"A number of bullets entered my clothes, but I was not wounded. The sister, however, who was with me, cried out that she was hit. We had just reached the trunk of a fallen tree, over which I urged her, bidding her to shelter there where the bullets could not reach her, while I continued my flight to some bottom land.

"When the firing had ceased I went back to the scene of the massacre, for there were my husband and three sons, of whose fate I as yet knew nothing.

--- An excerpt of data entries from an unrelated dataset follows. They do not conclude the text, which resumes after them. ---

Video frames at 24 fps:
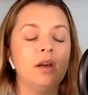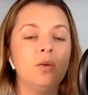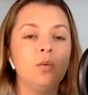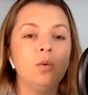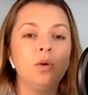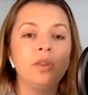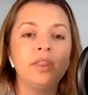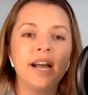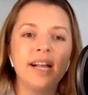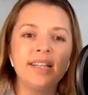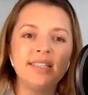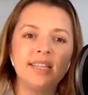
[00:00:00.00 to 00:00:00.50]

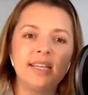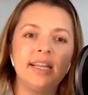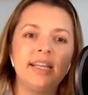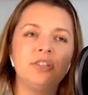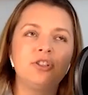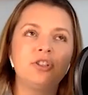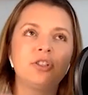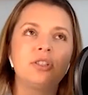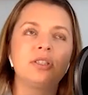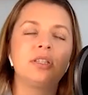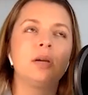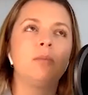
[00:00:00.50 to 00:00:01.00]
Well, that's an
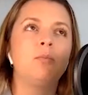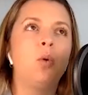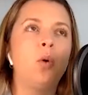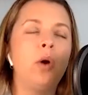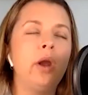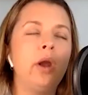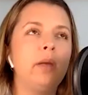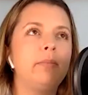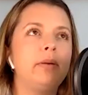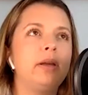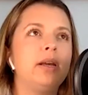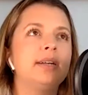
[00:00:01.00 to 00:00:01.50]
interesting
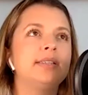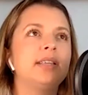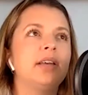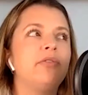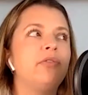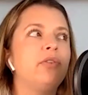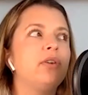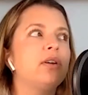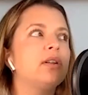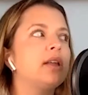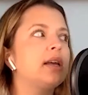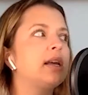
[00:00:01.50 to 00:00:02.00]
point because I
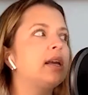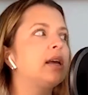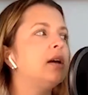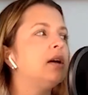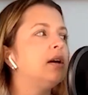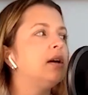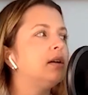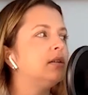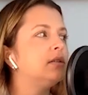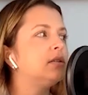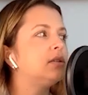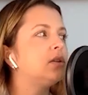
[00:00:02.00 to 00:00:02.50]
feel like
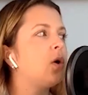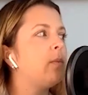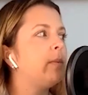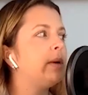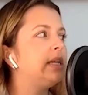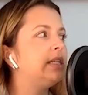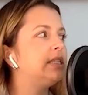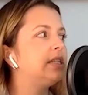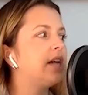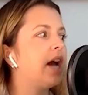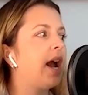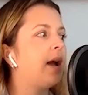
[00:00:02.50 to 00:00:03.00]
so
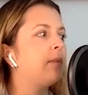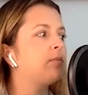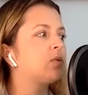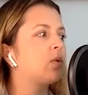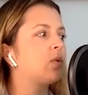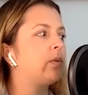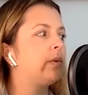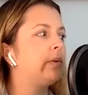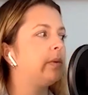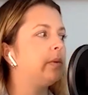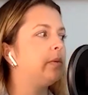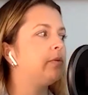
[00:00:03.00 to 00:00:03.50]
many times
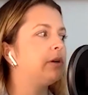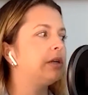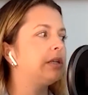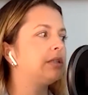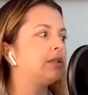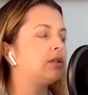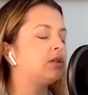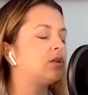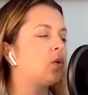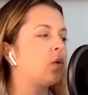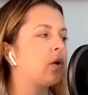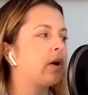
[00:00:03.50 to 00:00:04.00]
when we
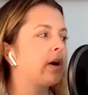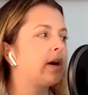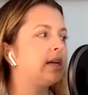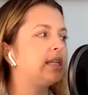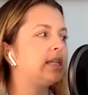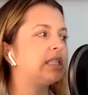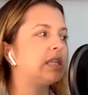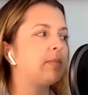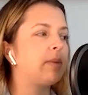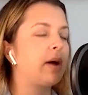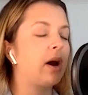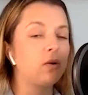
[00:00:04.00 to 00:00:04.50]
read
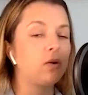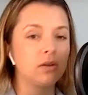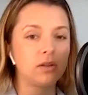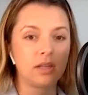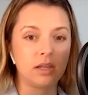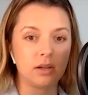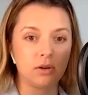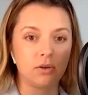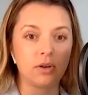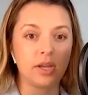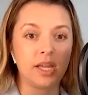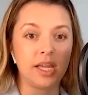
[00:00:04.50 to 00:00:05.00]
stories about
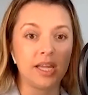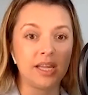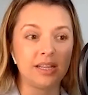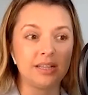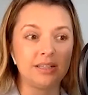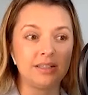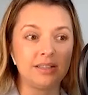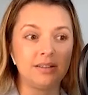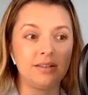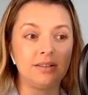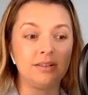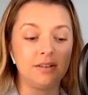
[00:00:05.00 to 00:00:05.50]
little
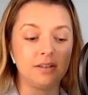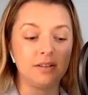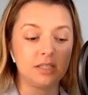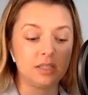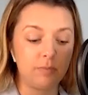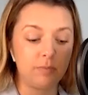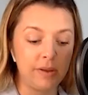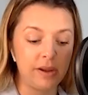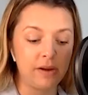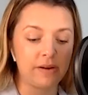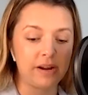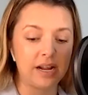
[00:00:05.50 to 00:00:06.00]
kid
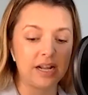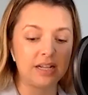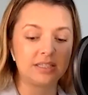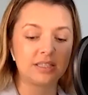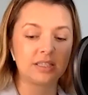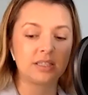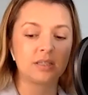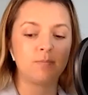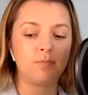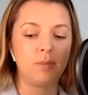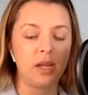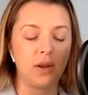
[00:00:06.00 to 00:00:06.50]

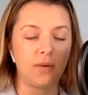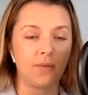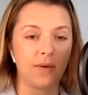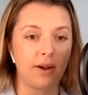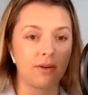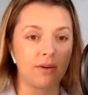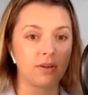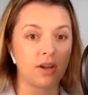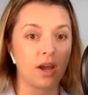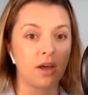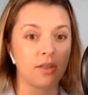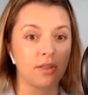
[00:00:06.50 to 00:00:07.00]
spirits being
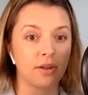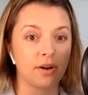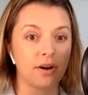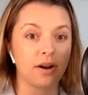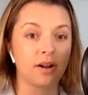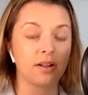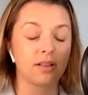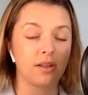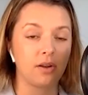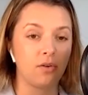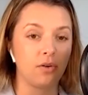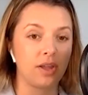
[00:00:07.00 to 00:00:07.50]
around
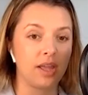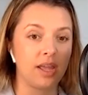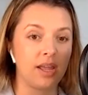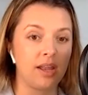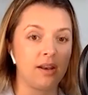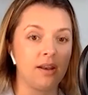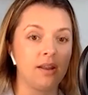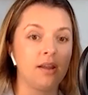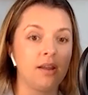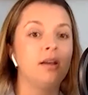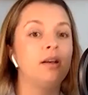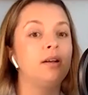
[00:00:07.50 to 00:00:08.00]
other little
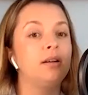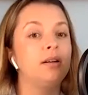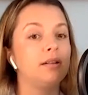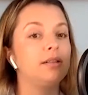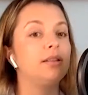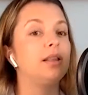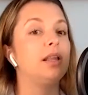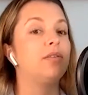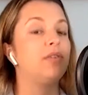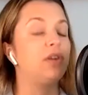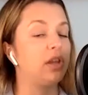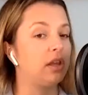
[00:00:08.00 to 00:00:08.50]
kid
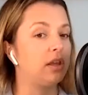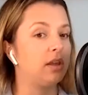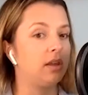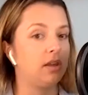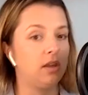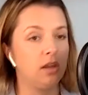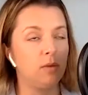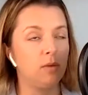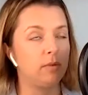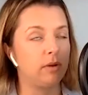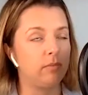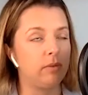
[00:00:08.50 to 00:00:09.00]
living
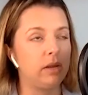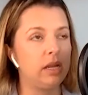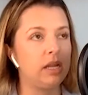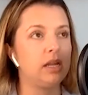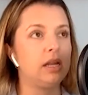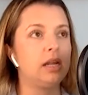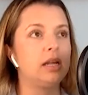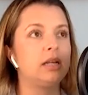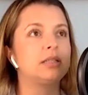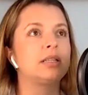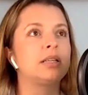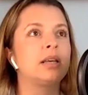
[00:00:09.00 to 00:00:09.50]
human
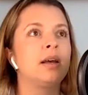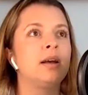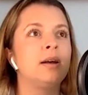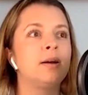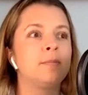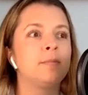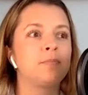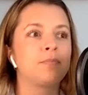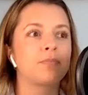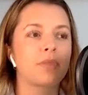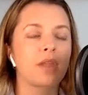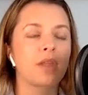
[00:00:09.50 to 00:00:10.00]
beings,
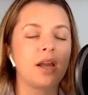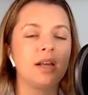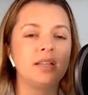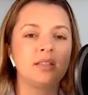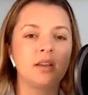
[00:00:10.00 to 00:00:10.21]
mm-hmm.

"As I returned I found the sister in a pool of blood where she had fainted, but she was only shot through the hand. Farther on was lying dead Brother McBride, an aged white-haired revolutionary soldier. His murderer had literally cut him to pieces with an old corn-cutter. His hands had been split down when he raised them in supplication for mercy. Then the monster cleft open his head with the same weapon, and the veteran who had fought for his country, in the glorious days of the past, was numbered with the martyrs.

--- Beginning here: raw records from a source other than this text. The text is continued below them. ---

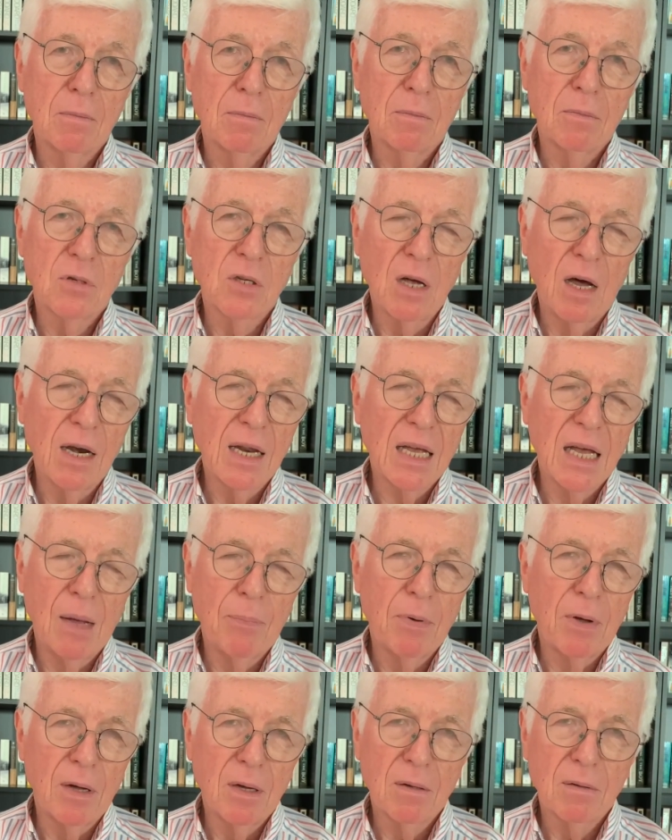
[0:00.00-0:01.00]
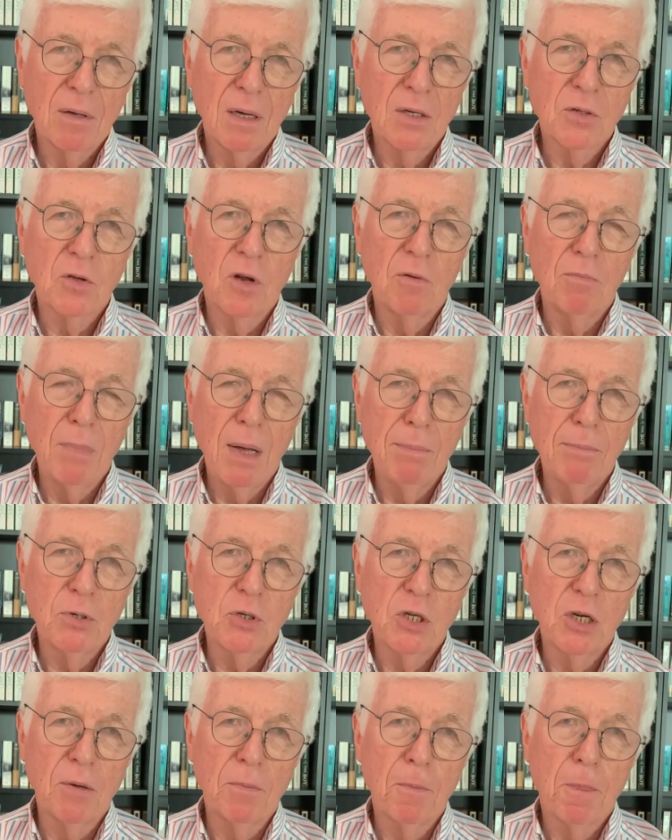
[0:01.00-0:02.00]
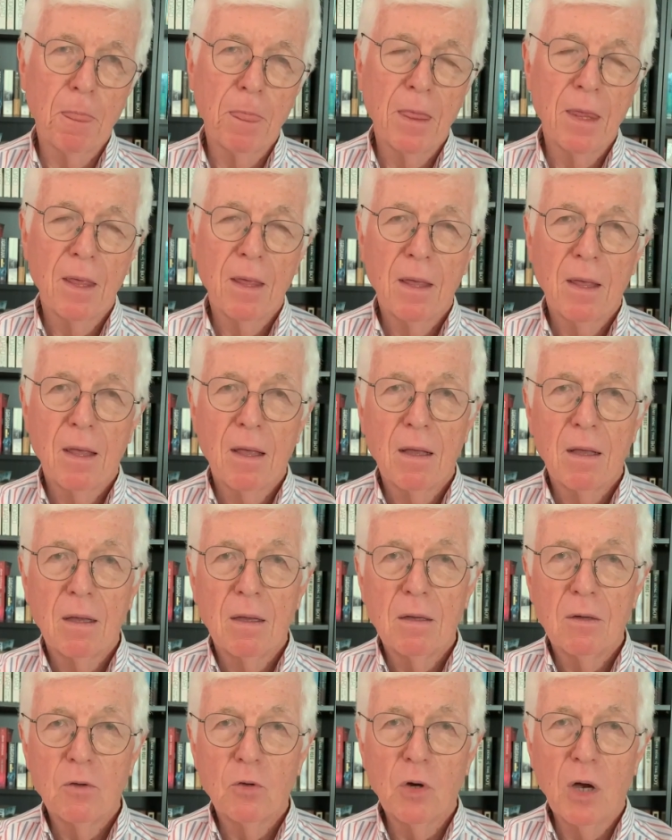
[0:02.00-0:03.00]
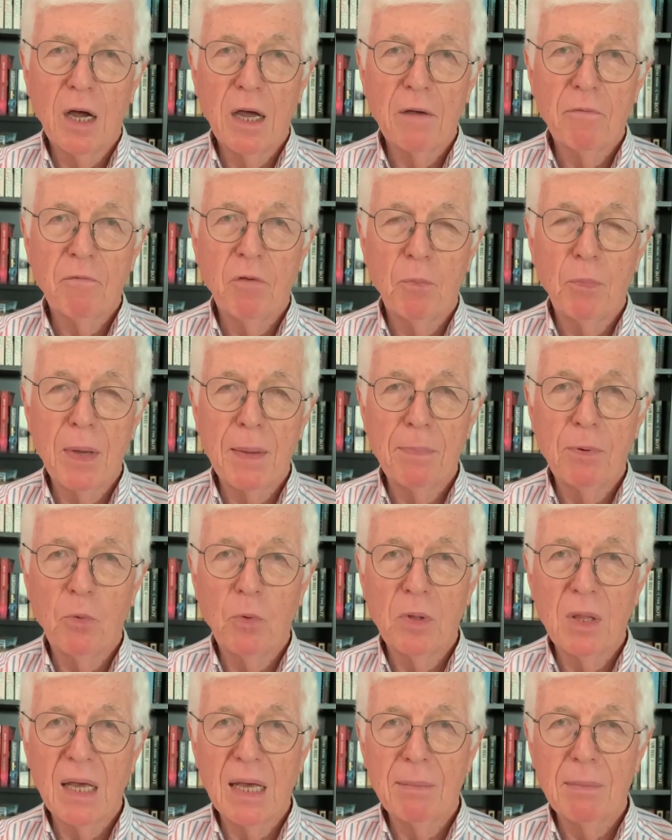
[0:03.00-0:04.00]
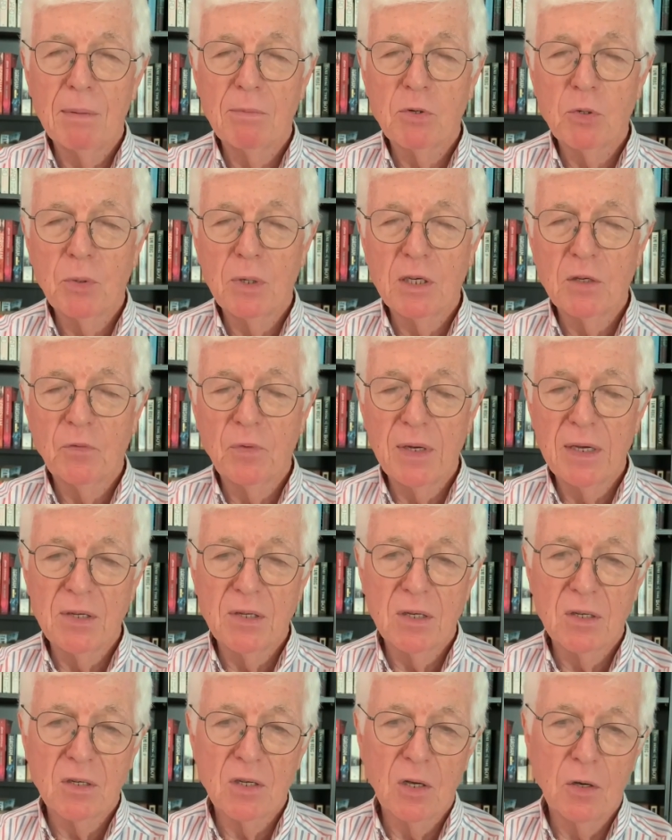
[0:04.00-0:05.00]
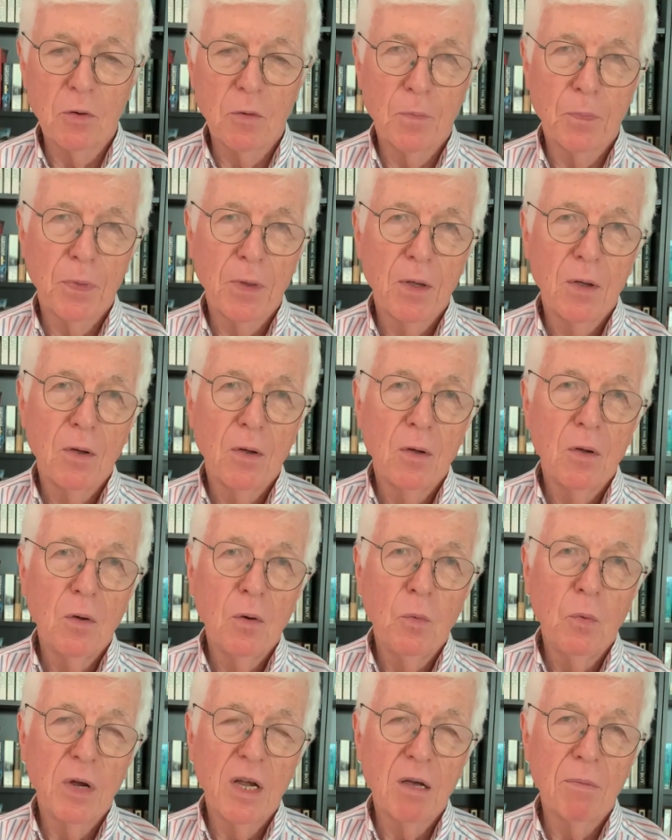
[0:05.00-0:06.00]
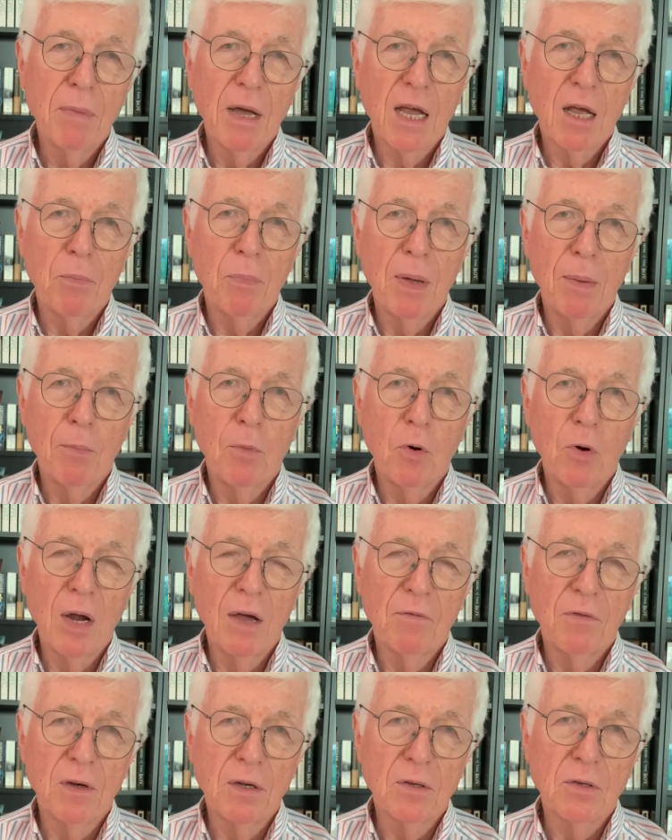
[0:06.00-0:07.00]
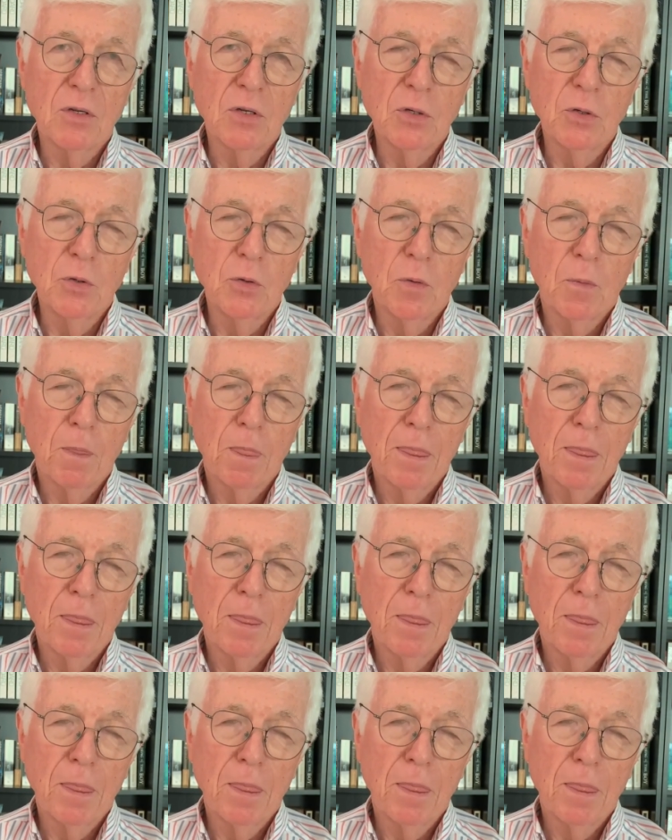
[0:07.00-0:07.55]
starting up a sort of membership drive for people with the MM2H visa, so we can make a bit more effort to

"Passing on I came to a scene more terrible still to the mother and wife. Emerging from the blacksmith shop was my eldest son, bearing on his shoulders his little brother Alma.

"'Oh! my Alma is dead!' I cried, in anguish.

"'No, mother; I think Alma is not dead. But father and brother Sardius are killed!'

"What an answer was this to appal me! My husband and son murdered; another little son seemingly mortally wounded; and perhaps before the dreadful night should pass the murderers would return and complete their work!

"But I could not weep then. The fountain of tears was dry; the heart overburdened with its calamity, and all the mother's sense absorbed in its anxiety for the precious boy which God alone could save by his miraculous aid.

"The entire hip joint of my wounded boy had been shot away. Flesh, hip bone, joint and all had been ploughed out from the muzzle of the gun which the ruffian placed to the child's hip through the logs of the shop and deliberately fired.

"We laid little Alma on a bed in our tent and I examined the wound. It was a ghastly sight. I knew not what to do. It was night now.